Premiering at the 2009 Cannes Film Festival out of competition and for distributors only, Asmik Ace distributed the press release--reprinted by ScreenDaily and Bloody Disguisting--and Todd Brown at Twitch enlightens us to Tsukamoto's The Bullet Man bait and switch.
In a weird way, it is an oddly fitting release for Tetsuo Project to come out now. Body Horror has been prominent as of late--despite it being a term David Cronenberg objects to--when considering the forced cult popularity for recent "splatter horror" films with a sci-fi bent like The Machine Girl and Tokyo Gore Police.
What Tsukamoto made in 1989 was a visual response to his fascination with the character of Tetsuo from Katsuhiro Otomo's Akira, but also as Tom Mes points out, "[t]he culmination of a decade's worth of short filmmaking and the crowning achievement on the activities of a private, experimental theatre group, Tetsuo had all the characteristics of unbridled zeal and amateur enthusiasm, and all the signs of true filmmaking talent."
The two films proceed Tsukamoto's take on physicality that would later emerge in Tokyo Fist; a display of the raw urge to physically dominate that would make even the most vigorious victim of body dysmorphic disorder consider putting a halt on their practices. Instead, much like Videodrone, the body is a means for modification and trascsending the tired old flesh. The first Tetsuo is a testament to forced evolution into something that is purely sexual--the infamous "drill dick" that Man (Tomorowo Taguchi) inadvertly uses to kill his girlfriend. Its' seque, four years later,l involves father (again, Taguchi) to forcefully and painfully transcend his office drone banality to become a killing machine whose familial piety inadvertanly destroys an entire city to keep him "safe."
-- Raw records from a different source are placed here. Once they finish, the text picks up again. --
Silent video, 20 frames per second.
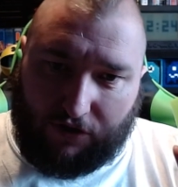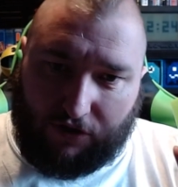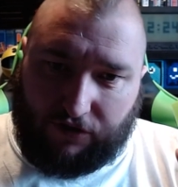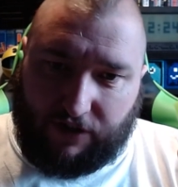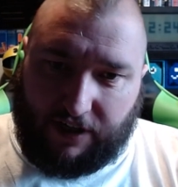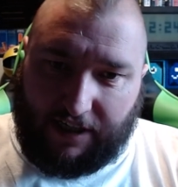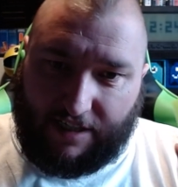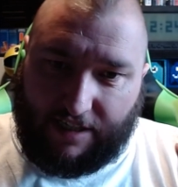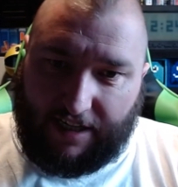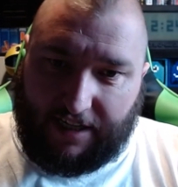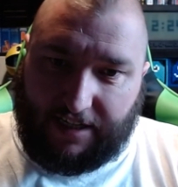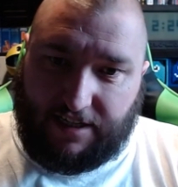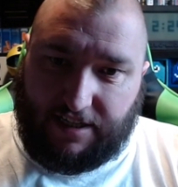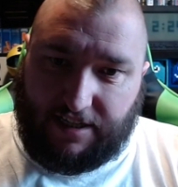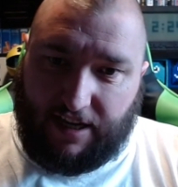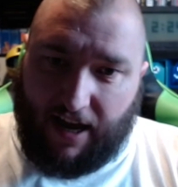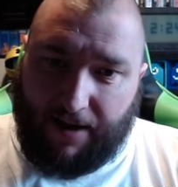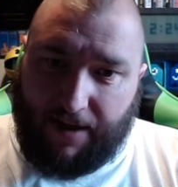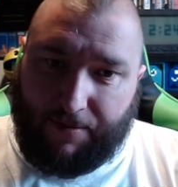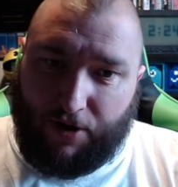360
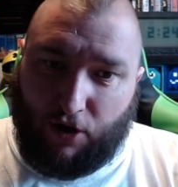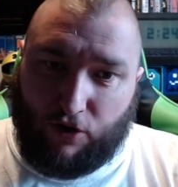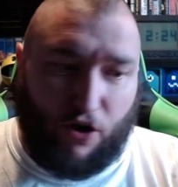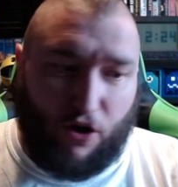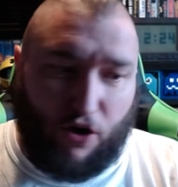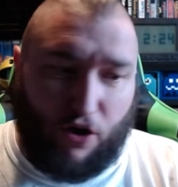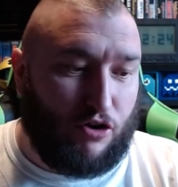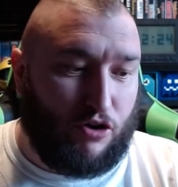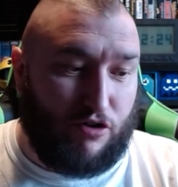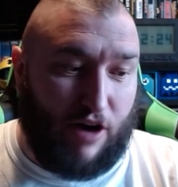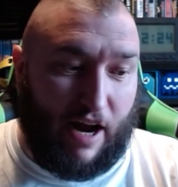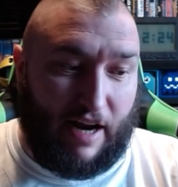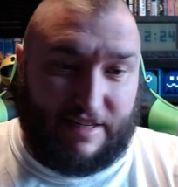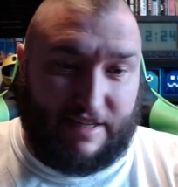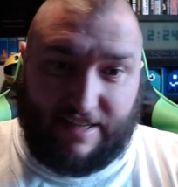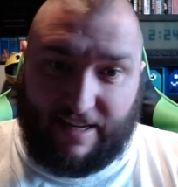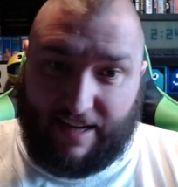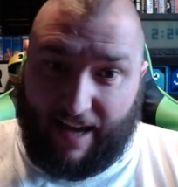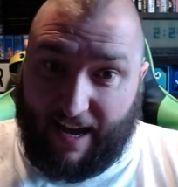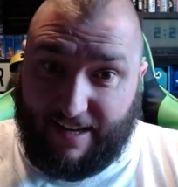game and I got a
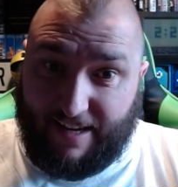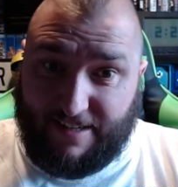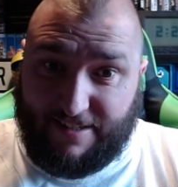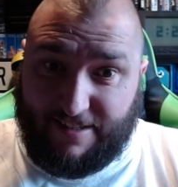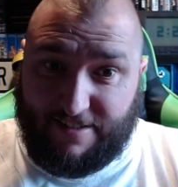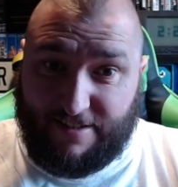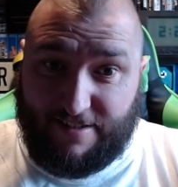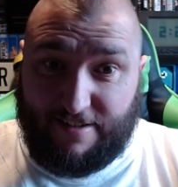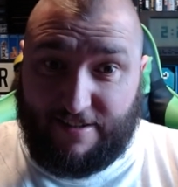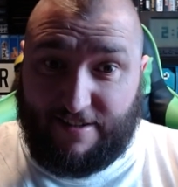cracked case.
Maybe this is why, in the press release, "Tsukamoto wasn’t sure the concept would translate to America, and he decided to take the story back to Tokyo instead." Apparently Quentin Tarantino had asked for a third film, tentatively titled Tetsuo America, which seems to have endless possibilities to remark upon: American gun culture, American modification culture, America in general! A huge part of Tetsuo II comes from the main character's transformation from having one gun in his chest to several to finaly becoming a rolling tank of weapons as he rumbles through the street protecting his family.
Why Tarantino and Tsukamoto parted ways is anyone's guess, aside from pointless conjecture to be spurned by Miramax fumbling the releases of Nightmare Detective so badly that, according to fun stories, Tsukamoto almost quit directing and shouted he would never work with an American company again. Then again, he cast Eric Bossick as an unknown role and the film is entirely in English.
Most reactions won't come until the festival, when writers and bloggers interested in Tsukamoto's return to cyber-punk form actively look out for the film. But this seems like a director pandering his best known and most lauded series back out in an attempt to cash back in, or maybe it came entirely from Asmik Ace who want to take a "Christopher Nolan" approach to financing Tsukamoto's work (i.e. produce one hit, then do whatever indie film you want.)
There's so much that can go right for a third--and hopefully final--notice in Tetsuo, especially with an American live-actiona adapation of Akira on the horizon. But there's also the mixing of stop-motion animation, cheesy computer graphics and art-student tenacity that the old Tsukamoto put into this cyber-punk thriller that made it unwatchable unless you were into watching someone's cheaply made stance on technology.
EDIT: I guess to explain the hesitation furher, it'd help to include the Synopsis from the Press Release:
The life of an ordinary American businessman living in Tokyo with his Japanese wife and a three-year-old son, changes forever after a sudden tragedy. His extreme anger turns his body metallic to fight at a ultrafast speed against a mysterious evil in the dynamically-changing city of Tokyo.
For those of you keeping track at home, this effectively combines the plot of 8-Man After, Tetsuo II and countless anime about fighting with real ultimate power and friendship. It also could say countless things about the fact that this is an American who transforms into a super-fast metal monster once his son is stolen by a Japanese male. But maybe that's just us.